What the task requires: In the data below, begin at the line with "[00:08:21.39]" and stop after the line with "[00:08:15.29 to 00:08:23.74]"; output those lines exactly and no pictures.

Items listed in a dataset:
------
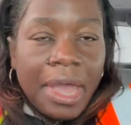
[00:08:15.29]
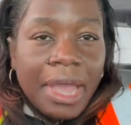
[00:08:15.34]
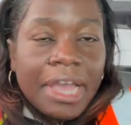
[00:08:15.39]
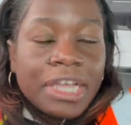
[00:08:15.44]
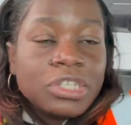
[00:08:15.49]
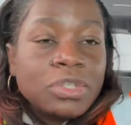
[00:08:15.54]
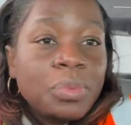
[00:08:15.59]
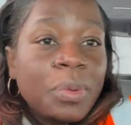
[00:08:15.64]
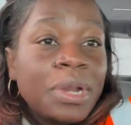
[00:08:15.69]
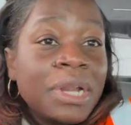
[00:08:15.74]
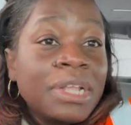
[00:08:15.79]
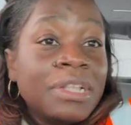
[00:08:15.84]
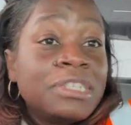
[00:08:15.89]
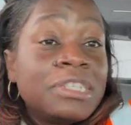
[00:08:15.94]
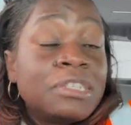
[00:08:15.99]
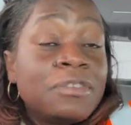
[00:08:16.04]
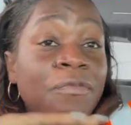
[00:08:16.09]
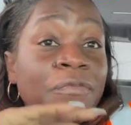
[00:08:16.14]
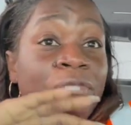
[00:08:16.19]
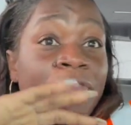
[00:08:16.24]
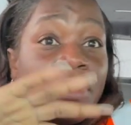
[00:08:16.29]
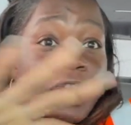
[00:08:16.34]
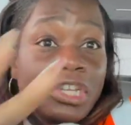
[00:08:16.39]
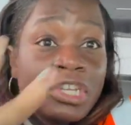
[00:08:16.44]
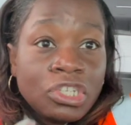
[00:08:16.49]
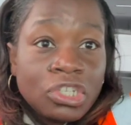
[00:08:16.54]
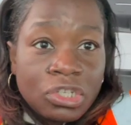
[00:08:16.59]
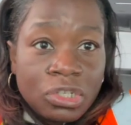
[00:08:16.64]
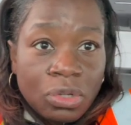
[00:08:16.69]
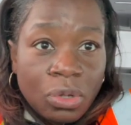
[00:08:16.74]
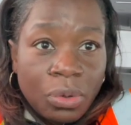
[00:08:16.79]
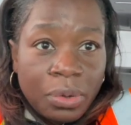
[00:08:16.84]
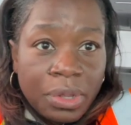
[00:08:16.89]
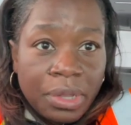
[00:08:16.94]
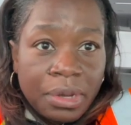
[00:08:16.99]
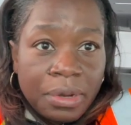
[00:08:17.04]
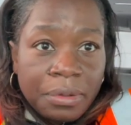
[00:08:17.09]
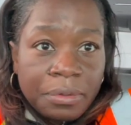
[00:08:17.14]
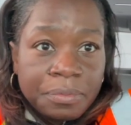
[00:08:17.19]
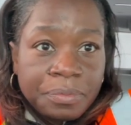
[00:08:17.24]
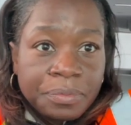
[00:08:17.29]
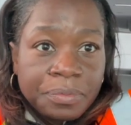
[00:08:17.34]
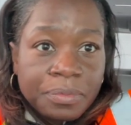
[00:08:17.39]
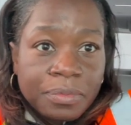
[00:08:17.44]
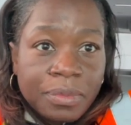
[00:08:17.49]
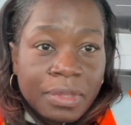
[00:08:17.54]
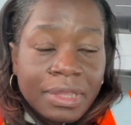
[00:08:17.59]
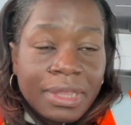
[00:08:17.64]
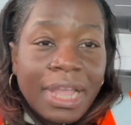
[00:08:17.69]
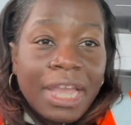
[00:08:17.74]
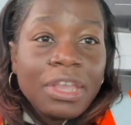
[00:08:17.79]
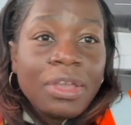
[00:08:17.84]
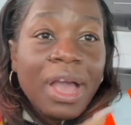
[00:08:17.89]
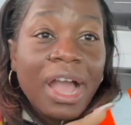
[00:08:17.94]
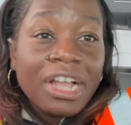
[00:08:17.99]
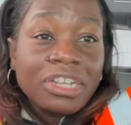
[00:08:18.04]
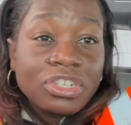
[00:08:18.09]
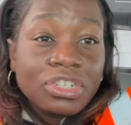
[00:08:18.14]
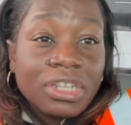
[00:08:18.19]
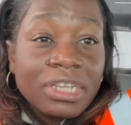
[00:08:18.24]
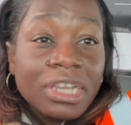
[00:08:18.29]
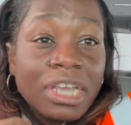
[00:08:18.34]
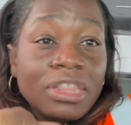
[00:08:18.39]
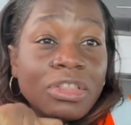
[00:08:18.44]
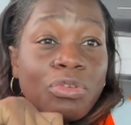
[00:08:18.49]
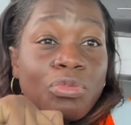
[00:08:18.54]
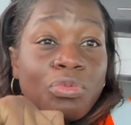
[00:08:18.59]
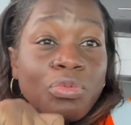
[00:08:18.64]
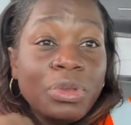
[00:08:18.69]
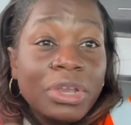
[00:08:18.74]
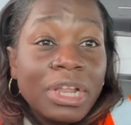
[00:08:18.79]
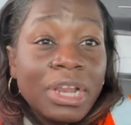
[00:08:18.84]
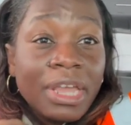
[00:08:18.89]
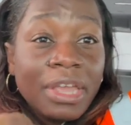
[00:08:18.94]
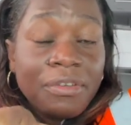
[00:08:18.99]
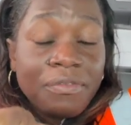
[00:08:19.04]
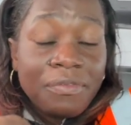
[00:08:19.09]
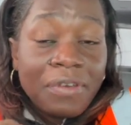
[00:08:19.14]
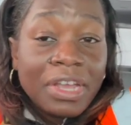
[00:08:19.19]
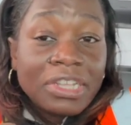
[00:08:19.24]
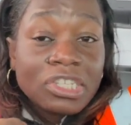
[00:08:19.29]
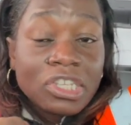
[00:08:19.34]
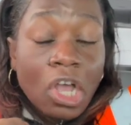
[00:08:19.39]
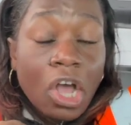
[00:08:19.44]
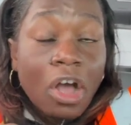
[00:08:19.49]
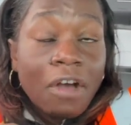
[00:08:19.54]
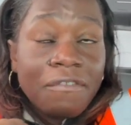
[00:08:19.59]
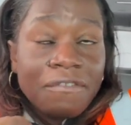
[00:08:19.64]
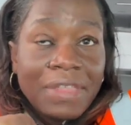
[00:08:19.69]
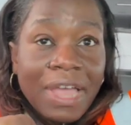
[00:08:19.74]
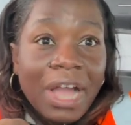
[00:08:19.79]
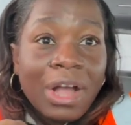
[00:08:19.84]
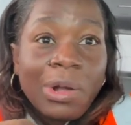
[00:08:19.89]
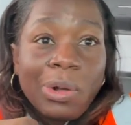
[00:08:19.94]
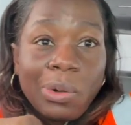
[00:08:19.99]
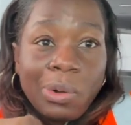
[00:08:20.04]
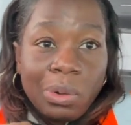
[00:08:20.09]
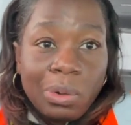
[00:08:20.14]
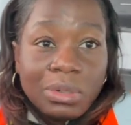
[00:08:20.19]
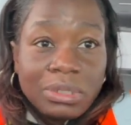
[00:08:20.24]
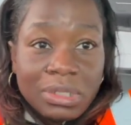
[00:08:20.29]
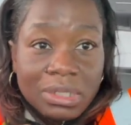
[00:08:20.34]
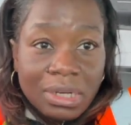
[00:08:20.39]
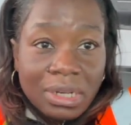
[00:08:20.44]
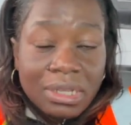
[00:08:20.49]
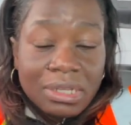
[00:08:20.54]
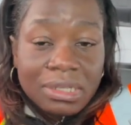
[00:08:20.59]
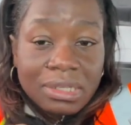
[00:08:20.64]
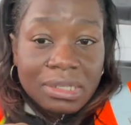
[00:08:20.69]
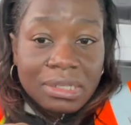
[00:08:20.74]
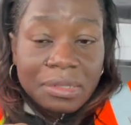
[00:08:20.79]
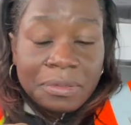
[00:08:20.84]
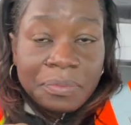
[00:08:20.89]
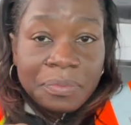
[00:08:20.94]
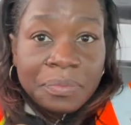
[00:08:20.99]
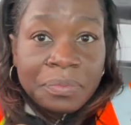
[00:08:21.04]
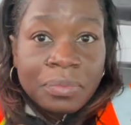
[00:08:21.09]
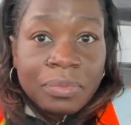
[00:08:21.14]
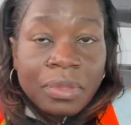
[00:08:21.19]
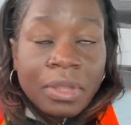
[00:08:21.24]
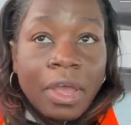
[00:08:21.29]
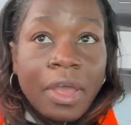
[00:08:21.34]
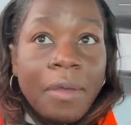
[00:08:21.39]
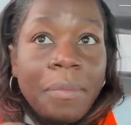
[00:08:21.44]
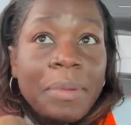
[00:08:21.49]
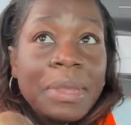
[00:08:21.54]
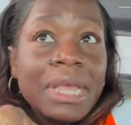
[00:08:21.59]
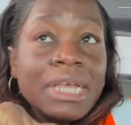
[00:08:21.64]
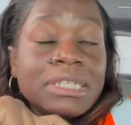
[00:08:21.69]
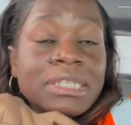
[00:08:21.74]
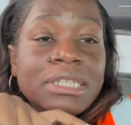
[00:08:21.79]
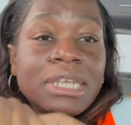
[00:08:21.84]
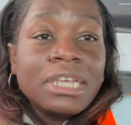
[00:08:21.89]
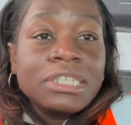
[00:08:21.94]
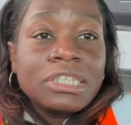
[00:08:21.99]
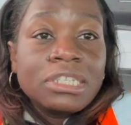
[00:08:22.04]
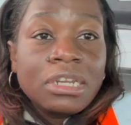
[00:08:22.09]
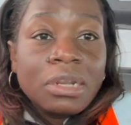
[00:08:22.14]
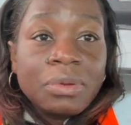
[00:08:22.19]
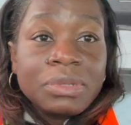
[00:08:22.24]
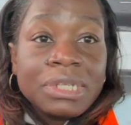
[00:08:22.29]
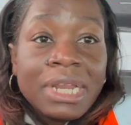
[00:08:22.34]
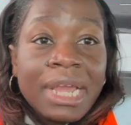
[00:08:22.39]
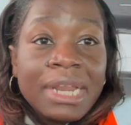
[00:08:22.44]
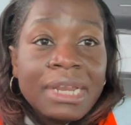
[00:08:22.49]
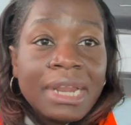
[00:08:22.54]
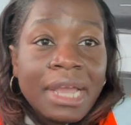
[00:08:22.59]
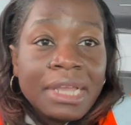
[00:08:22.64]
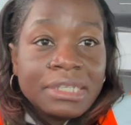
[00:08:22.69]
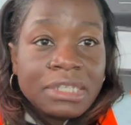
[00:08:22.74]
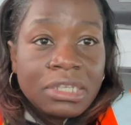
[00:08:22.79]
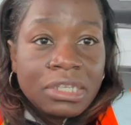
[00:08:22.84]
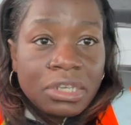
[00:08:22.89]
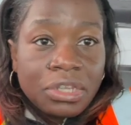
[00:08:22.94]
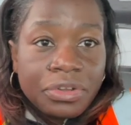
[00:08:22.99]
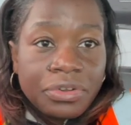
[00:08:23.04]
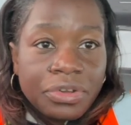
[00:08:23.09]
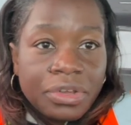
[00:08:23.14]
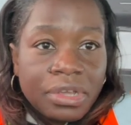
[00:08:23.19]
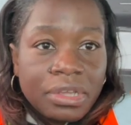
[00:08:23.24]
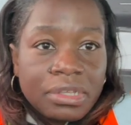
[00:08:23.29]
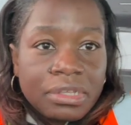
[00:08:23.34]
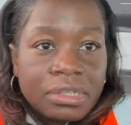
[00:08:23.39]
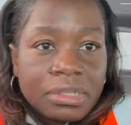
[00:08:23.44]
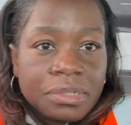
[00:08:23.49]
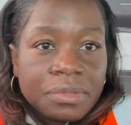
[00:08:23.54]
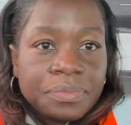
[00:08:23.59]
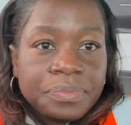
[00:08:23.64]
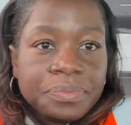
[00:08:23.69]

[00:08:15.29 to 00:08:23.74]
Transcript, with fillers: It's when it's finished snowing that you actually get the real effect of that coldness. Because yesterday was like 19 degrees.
------
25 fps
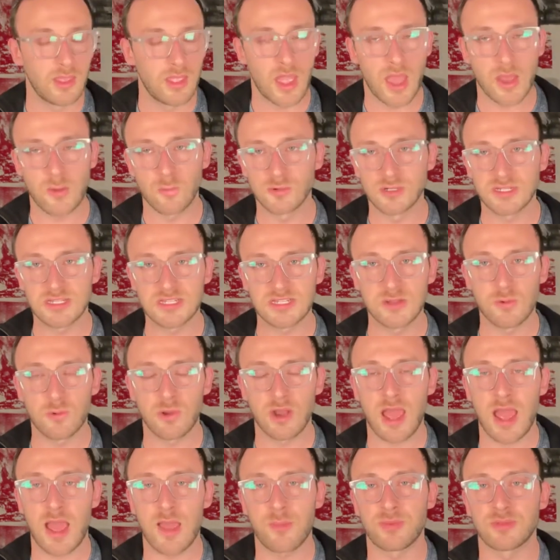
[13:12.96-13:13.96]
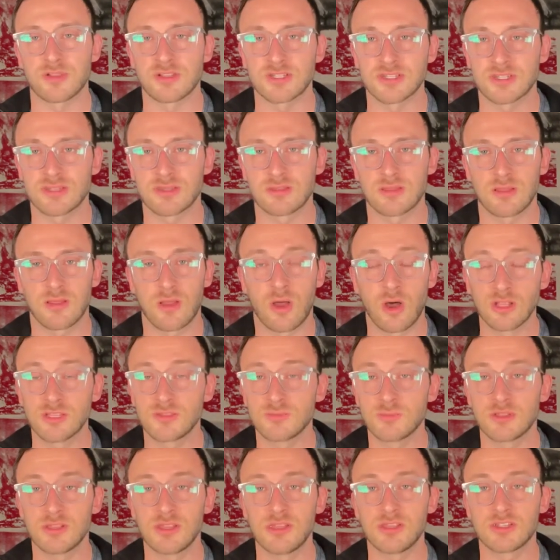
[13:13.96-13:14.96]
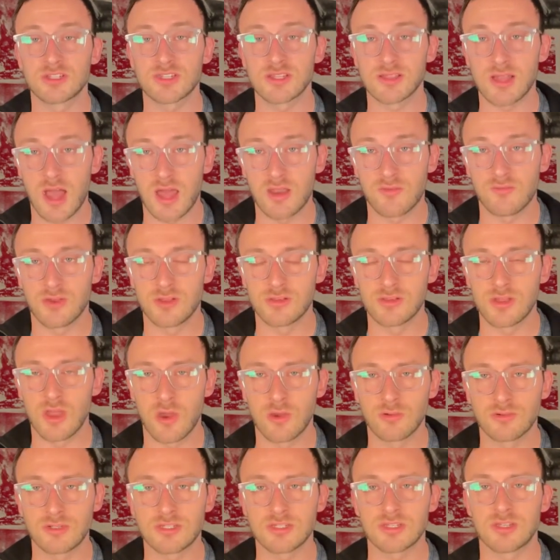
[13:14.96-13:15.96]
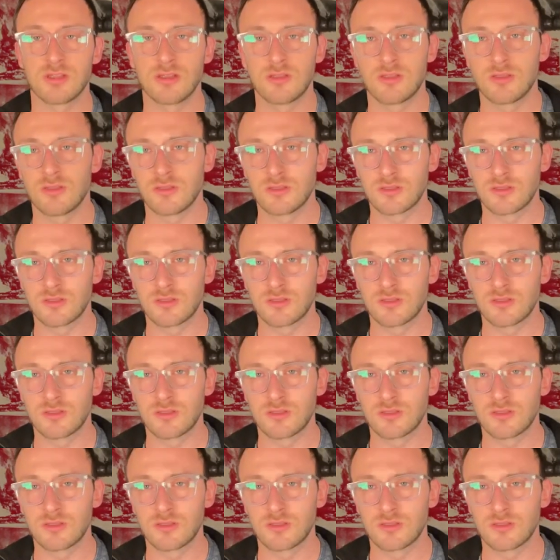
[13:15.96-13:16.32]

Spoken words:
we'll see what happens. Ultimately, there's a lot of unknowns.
------
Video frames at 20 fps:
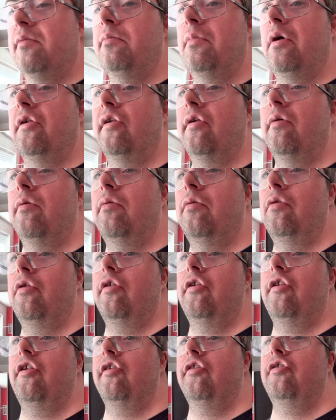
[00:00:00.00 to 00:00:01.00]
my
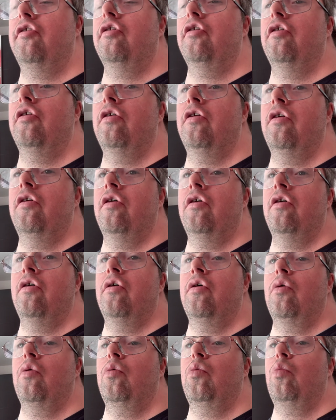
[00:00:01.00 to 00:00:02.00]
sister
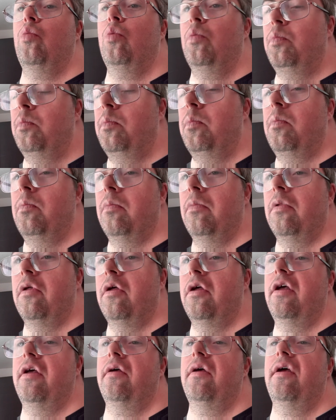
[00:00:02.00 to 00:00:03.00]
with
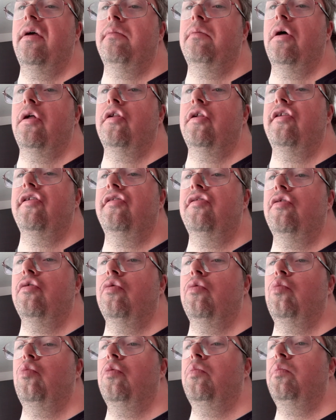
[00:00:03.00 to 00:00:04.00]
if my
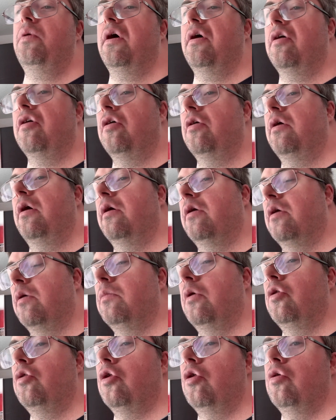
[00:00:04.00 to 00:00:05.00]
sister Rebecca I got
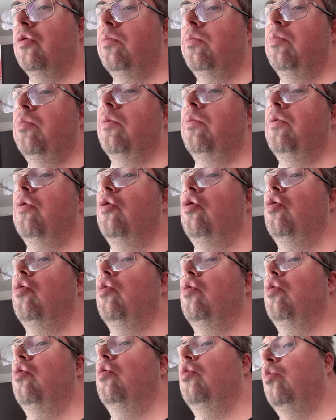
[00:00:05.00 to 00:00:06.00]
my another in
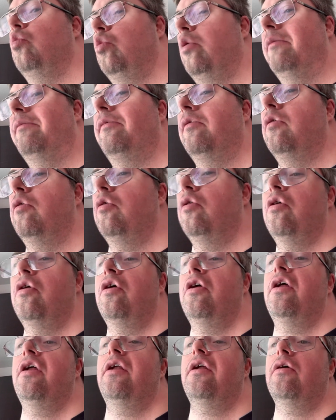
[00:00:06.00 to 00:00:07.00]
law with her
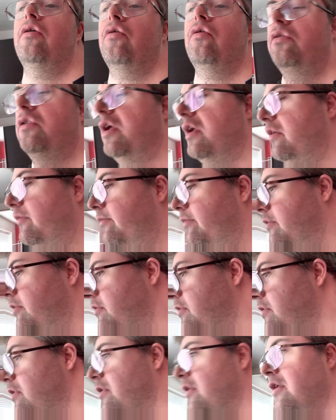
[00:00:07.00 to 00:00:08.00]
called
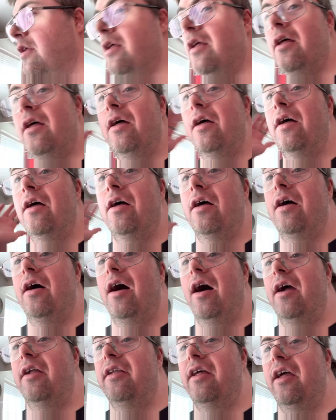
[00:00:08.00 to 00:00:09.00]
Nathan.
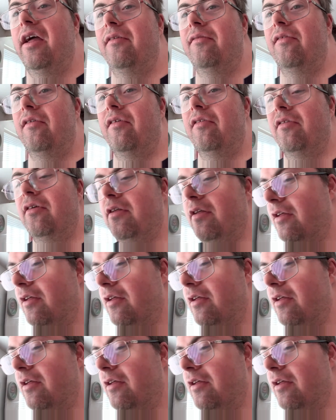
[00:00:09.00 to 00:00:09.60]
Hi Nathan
------
Result of the task:
[00:08:21.39]
[00:08:21.44]
[00:08:21.49]
[00:08:21.54]
[00:08:21.59]
[00:08:21.64]
[00:08:21.69]
[00:08:21.74]
[00:08:21.79]
[00:08:21.84]
[00:08:21.89]
[00:08:21.94]
[00:08:21.99]
[00:08:22.04]
[00:08:22.09]
[00:08:22.14]
[00:08:22.19]
[00:08:22.24]
[00:08:22.29]
[00:08:22.34]
[00:08:22.39]
[00:08:22.44]
[00:08:22.49]
[00:08:22.54]
[00:08:22.59]
[00:08:22.64]
[00:08:22.69]
[00:08:22.74]
[00:08:22.79]
[00:08:22.84]
[00:08:22.89]
[00:08:22.94]
[00:08:22.99]
[00:08:23.04]
[00:08:23.09]
[00:08:23.14]
[00:08:23.19]
[00:08:23.24]
[00:08:23.29]
[00:08:23.34]
[00:08:23.39]
[00:08:23.44]
[00:08:23.49]
[00:08:23.54]
[00:08:23.59]
[00:08:23.64]
[00:08:23.69]

[00:08:15.29 to 00:08:23.74]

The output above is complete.